As a former fundraiser, I can tell you that the most wonderful financial gift a nonprofit can ever hope to receive is an unrestricted gift. An unrestricted gift is one that’s given with no requirements and no strings attached. The recipient organization can then use the money where it is most needed. Although it’s tempting to give a gift for a specific purpose, unrestricted gifts are what keep the lights on and the employees employed. Without them, nonprofits wouldn’t exist. Hence, all of our gifts are unrestricted.
A critical element of determining a level of support for each of our chosen organizations is knowing what amount we’ll be able to give year after year. It’s tough for an institution–and particularly a small one–if you give them $10,000 one year and $0 the next. Many nonprofits build their budgets and goals based on the prior year’s dollars raised and so eliminating a gift entirely is challenging for an organization.

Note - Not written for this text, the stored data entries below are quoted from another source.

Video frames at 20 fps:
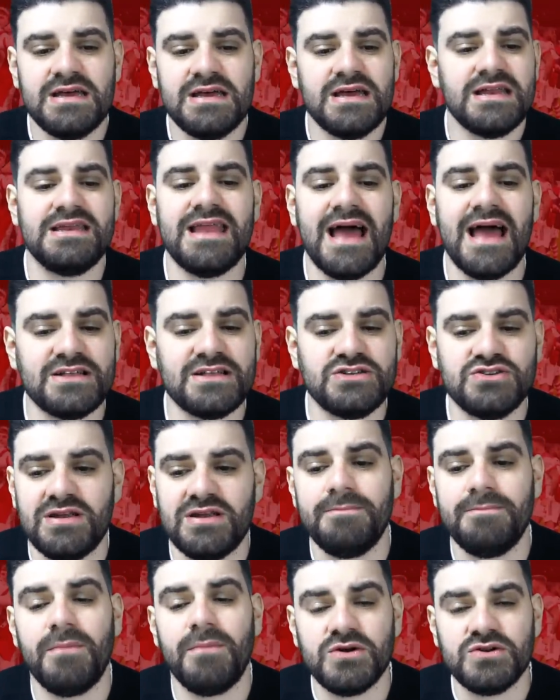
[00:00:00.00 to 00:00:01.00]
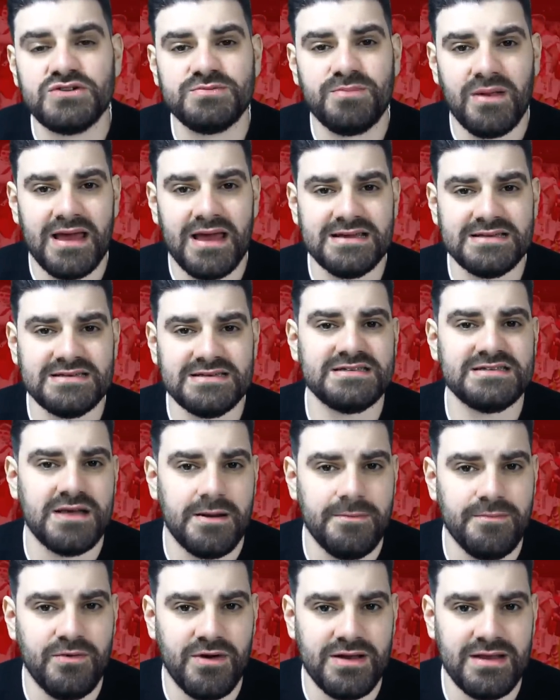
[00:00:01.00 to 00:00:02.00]
naturally most players at
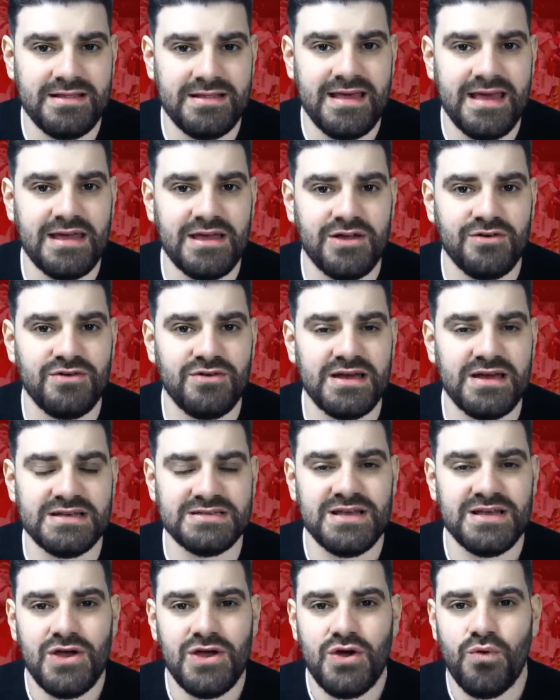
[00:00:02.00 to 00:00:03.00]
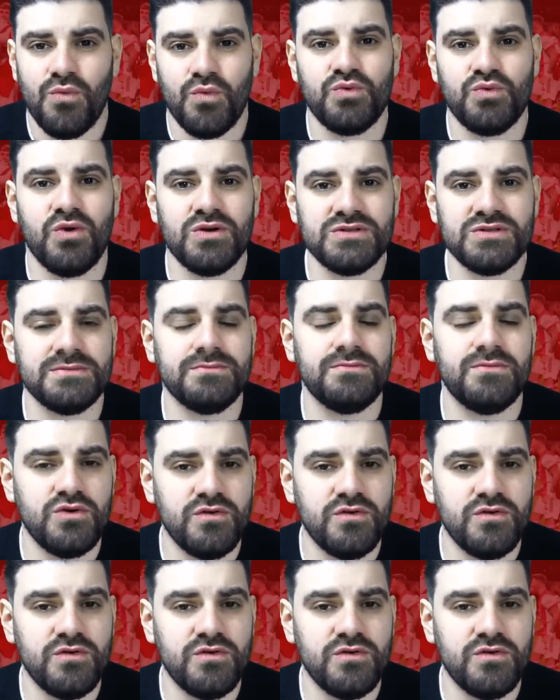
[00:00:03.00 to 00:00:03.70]
some point in their careers would want to move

In my opinion, it’s better to give an institution $1,000 every year, and have the ability to sustain your support for decades. An exception here is participation in a capital campaign where an organization is working to raise a large amount of money in a short period of time in order to facilitate a major project, such as refurbishing a building.
Give At The Same Time Every Year
Making grant allocations from your DAF, or writing out checks, at the same time every year will ensure that you consistently support the organizations you care about. Many people choose the end of the calendar year for their giving, which is perfectly fine. Others align their giving with a nonprofit’s fiscal year, which–fun fact–often does not coincide with the calendar year.

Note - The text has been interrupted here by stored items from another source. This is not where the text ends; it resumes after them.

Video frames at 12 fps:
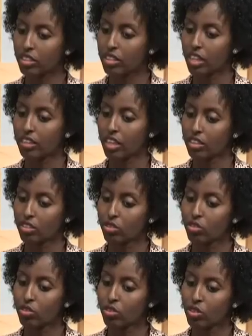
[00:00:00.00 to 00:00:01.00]
that has
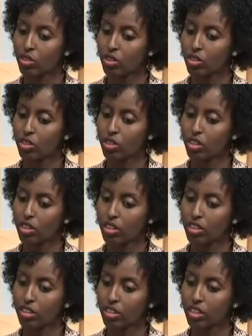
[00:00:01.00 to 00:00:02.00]
to
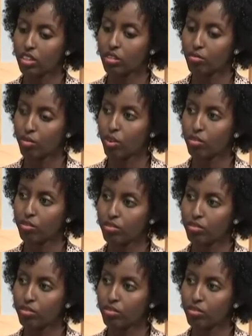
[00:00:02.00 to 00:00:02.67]
uh, get involved.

It doesn’t really matter when you give during the year, the key is that you do give each year. Making all of your philanthropic gifts at once also ensures you’re allocating your funds most efficiently–it enables you to strategically plan the total amount you want to give away in a year and identify all of your recipient organizations at once.
Take The Tax Deduction
If you’re using a DAF, your tax deduction comes when you fund your DAF, not when you make your allocations to nonprofits. If you give directly to nonprofits, they’ll issue you a tax acknowledgment letter that you can use to deduct the gift from your taxes. Prior to opening our DAF, I kept a paper file of all acknowledgement letters.
Should I Be Philanthropic If I’m In Debt?

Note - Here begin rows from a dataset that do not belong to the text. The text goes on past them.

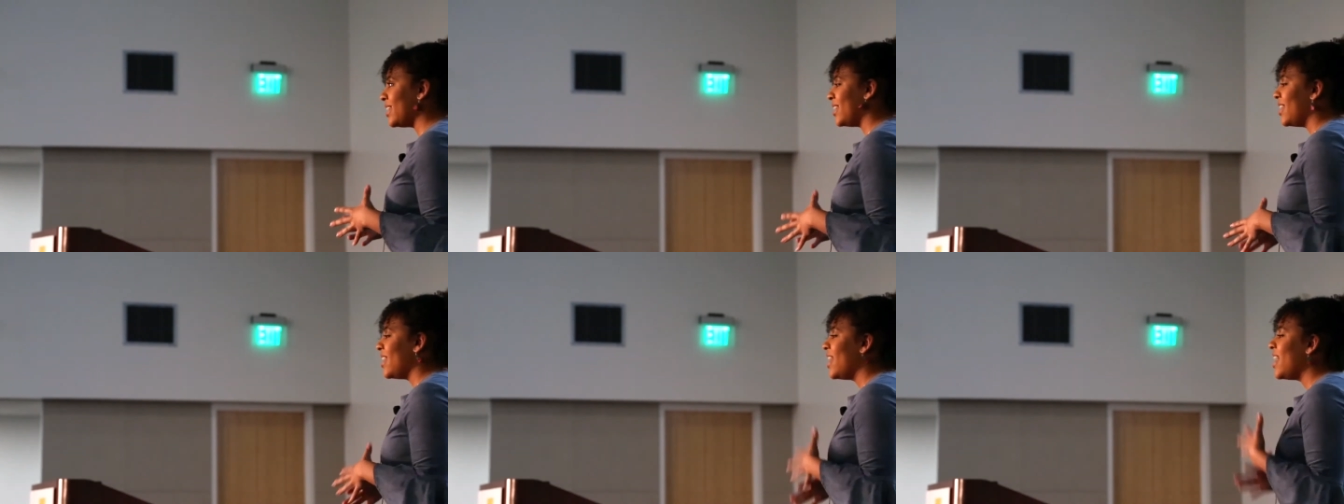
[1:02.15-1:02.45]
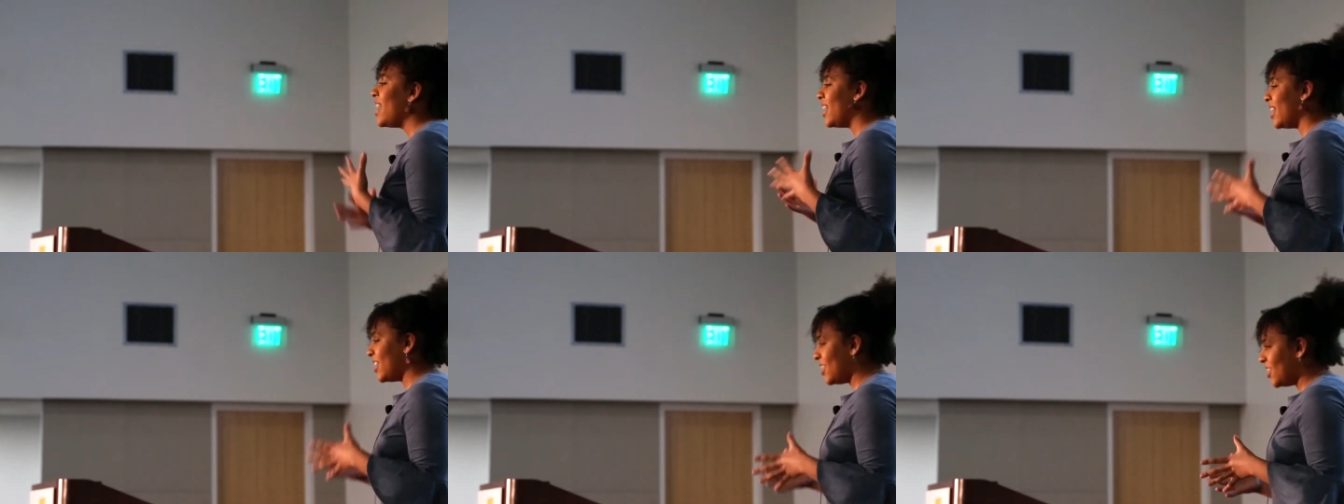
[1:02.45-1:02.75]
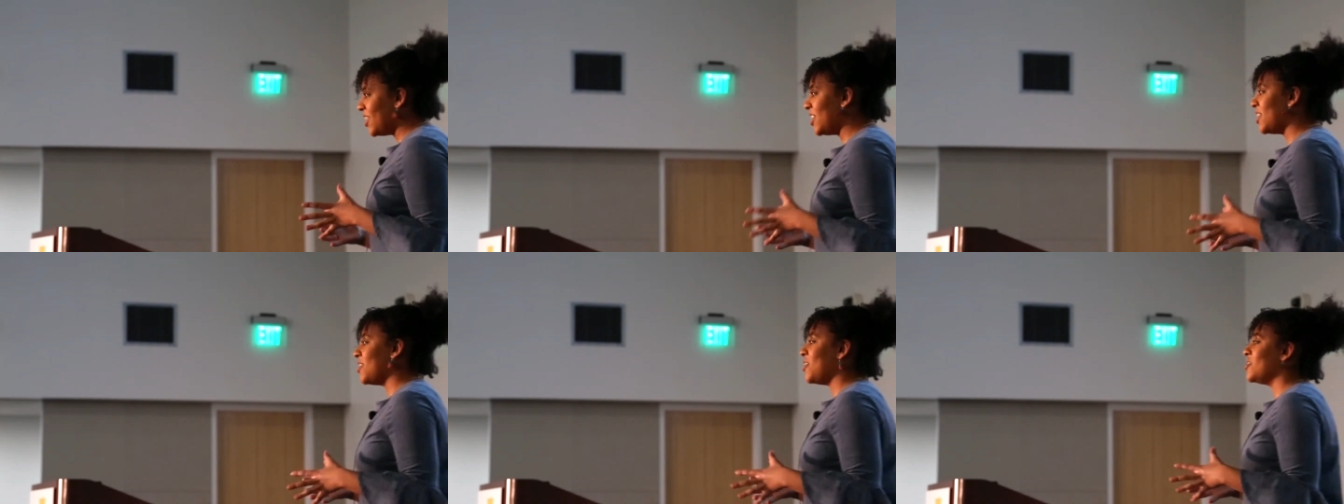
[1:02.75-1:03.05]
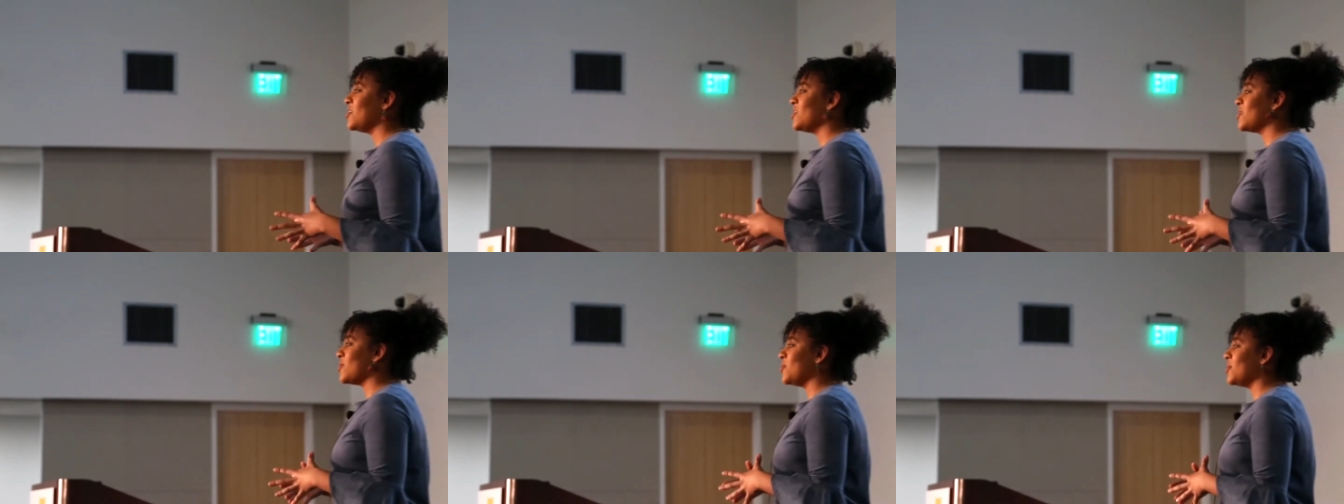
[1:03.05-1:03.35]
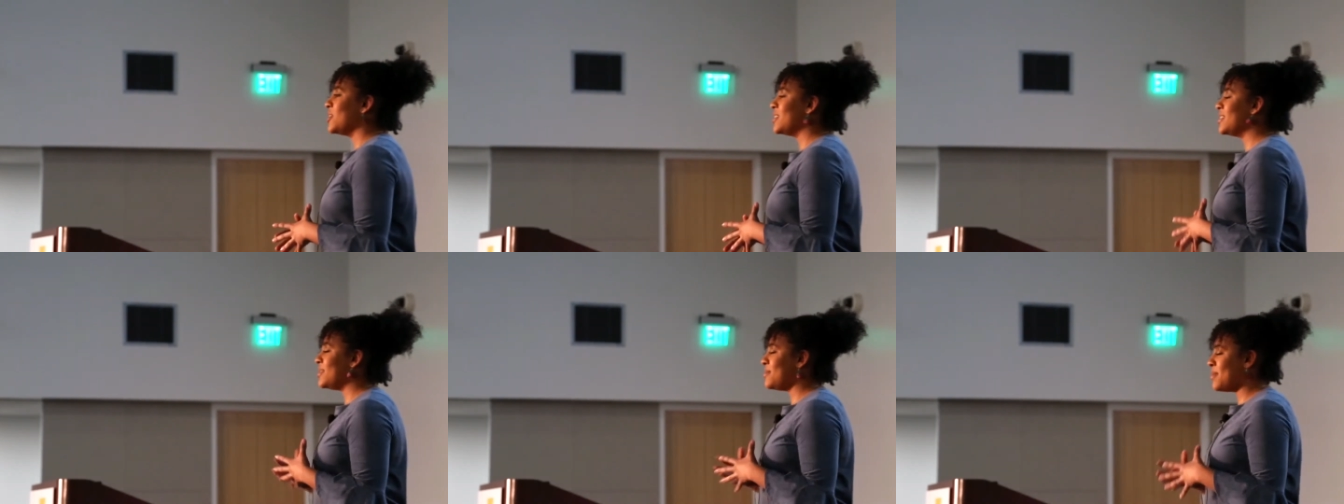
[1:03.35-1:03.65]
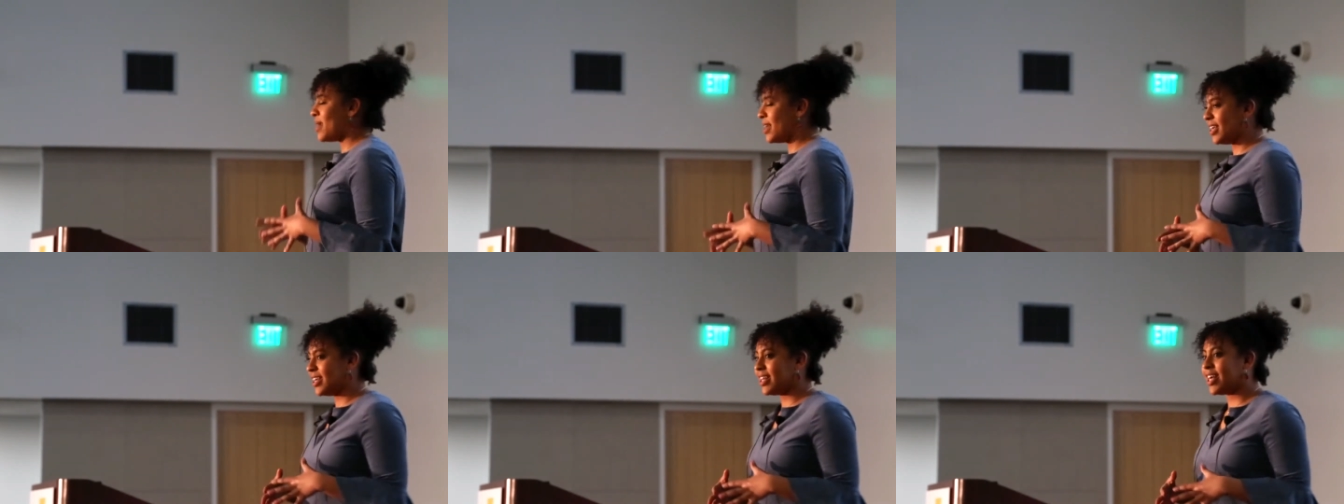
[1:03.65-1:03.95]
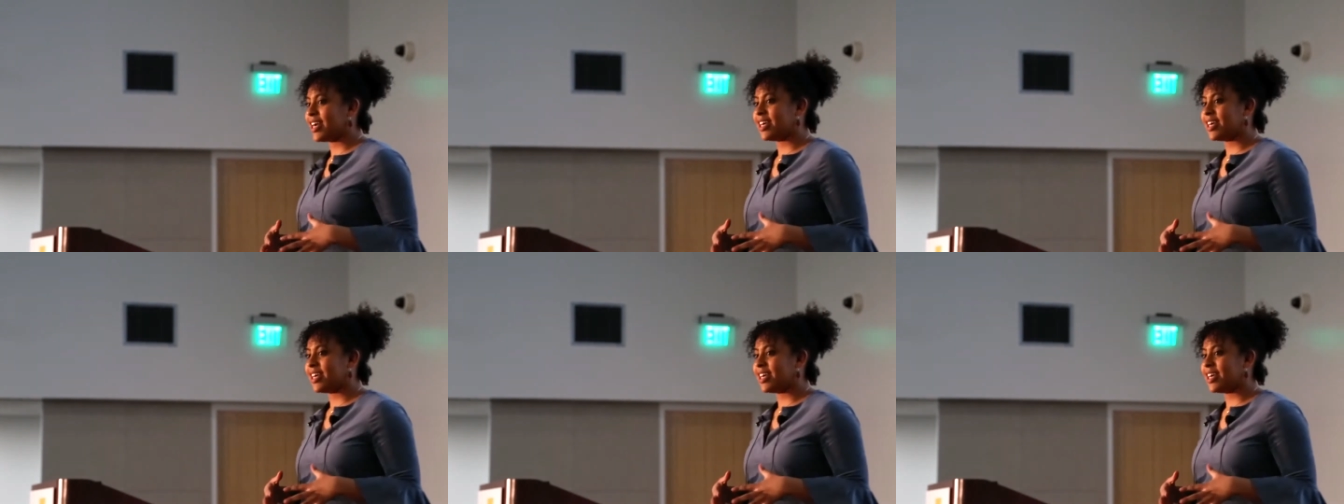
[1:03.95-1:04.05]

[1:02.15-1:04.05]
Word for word: And I couldn't go to school smelling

This is a question I’ve had a number of readers ask and, although there’s no blanket answer for everyone and every situation, I usually say no. When you’re in debt (I’m not talking about having a mortgage, I’m talking about a student loan, car loan, or consumer debt), you have a pants-on-fire financial situation. You’re losing money every single month to the interest on your debt and you won’t be able to elevate your savings–or truly plan for your future–until you’re out of debt.
Furthermore, when you’re in debt and when you don’t have a sufficient emergency fund or savings, you’re on the brink of crisis–a lost job, or illness, or unexpected home repair could push you over the edge financially. You need to put on your own oxygen mask first in this situation. Then, once your debt is eliminated, you can focus on doing the things you want with your money, such as charitable giving.
Reflect And Create Your Own Giving Philosophy
While Mr. FW and I like to give based on the above parameters, your own personal philanthropy profile may be profoundly different. And that’s OK! There are plenty of avenues for giving that I didn’t address here, such as including a nonprofit in your will. And there are millions of worthy organizations out there with mission statements that range from the global to the hyper-local. Find your passion, find your cause, organize your finances, and become a philanthropist.
What’s your approach to philanthropy?